Proprio per tale motivo le linee guida proposte dall’Endocrine Society consigliano di studiare le pazienti con PCOS anche dal punto di vista metabolico e più in generale del rischio cardiovascolare.  Consigliano di calcolare l’indice di massa corporea, BMI (che si ricava conoscendo il peso e dall’altezza) per classificare l’eventuale eccesso ponderale, di misurare la circonferenza vita espressione dell’accumulo di tessuto adiposo a livello viscerale, un importante fattore di rischio cardiovascolare, di misurare la pressione arteriosa, ed ancora di indagare la familiarità per malattie cardiovascolari e l’abitudine al fumo. Bisogna inoltre richiedere esami di laboratorio quali l’assetto lipidico e studiare il metabolismo dei carboidrati eseguendo la curva da carico orale di glucosio.

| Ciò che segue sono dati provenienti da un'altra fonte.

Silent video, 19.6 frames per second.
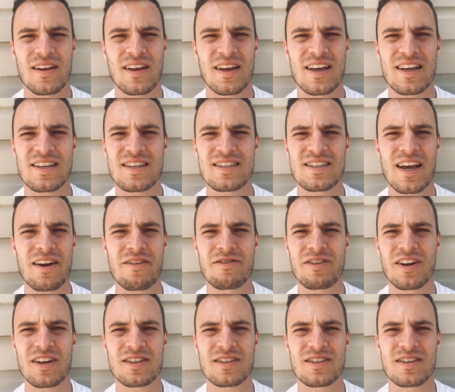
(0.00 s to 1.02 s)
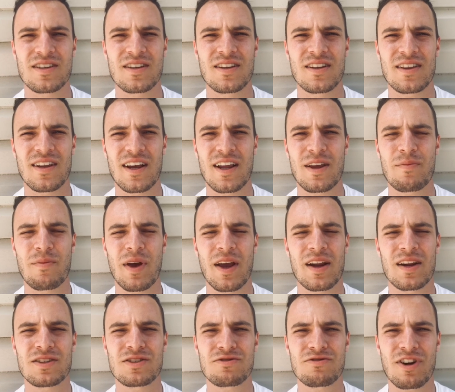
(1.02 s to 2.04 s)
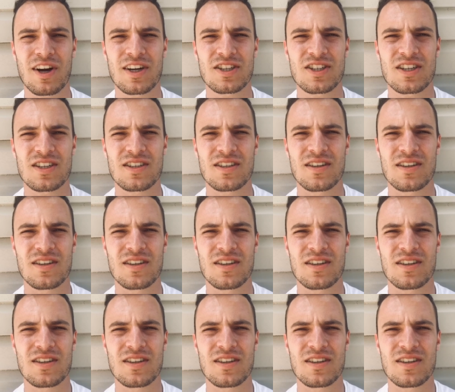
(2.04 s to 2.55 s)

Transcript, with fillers: he saved us, that he made us righteous,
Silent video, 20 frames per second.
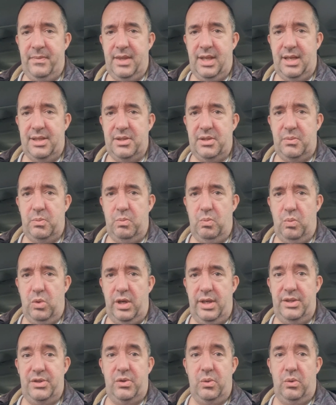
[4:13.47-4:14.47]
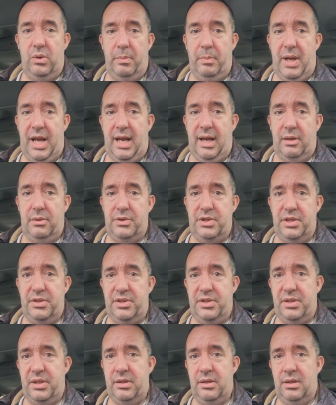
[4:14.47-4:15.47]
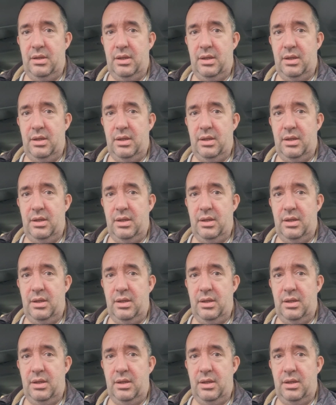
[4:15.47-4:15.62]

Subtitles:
That's what it's all about. Just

Le pazienti con la PCOS sono esposte anche ad un rischio tre volte maggiore rispetto alle altre donne di sviluppare il carcinoma endometriale; anche il rischio di depressione è maggiore nelle pazienti con PCOS.

Data l’eterogeneità dei quadri di presentazione della PCOS la terapia sarà differente in relazione a quale sia l’aspetto clinico più importante per la paziente.

Le modifiche dello stile di vita (attività fisica e la terapia dietetica) possono indurre un miglioramento del quadro metabolico, del rischio cardiovascolare e delle irregolarità del ciclo nelle pazienti con PCOS in sovrappeso ed obese.

La terapia di prima linea per le manifestazioni dell’iperandrogenismo e le irregolarità dei cicli è rappresentata dagli estro-progestinici; anche la metformina migliora la regolarità dei cicli e l’ovulazione; inoltre la metformina è da preferire nelle pazienti che presentano anche alterazioni del metabolismo dei carboidrati.

Il clomifene citrato (modulatore estrogenico) può essere il farmaco di scelta nelle pazienti con infertilità da anovularietà desiderose di intraprendere una gravidanza.

La PCOS è una sindrome complessa con una presentazione eterogena che necessita di un preciso inquadramento endocrino-metabolico, di una valutazione del rischio cardiovascolare della paziente e riconosce degli approcci terapeutici scelti in rapporto allo specifico quadro clinico della paziente.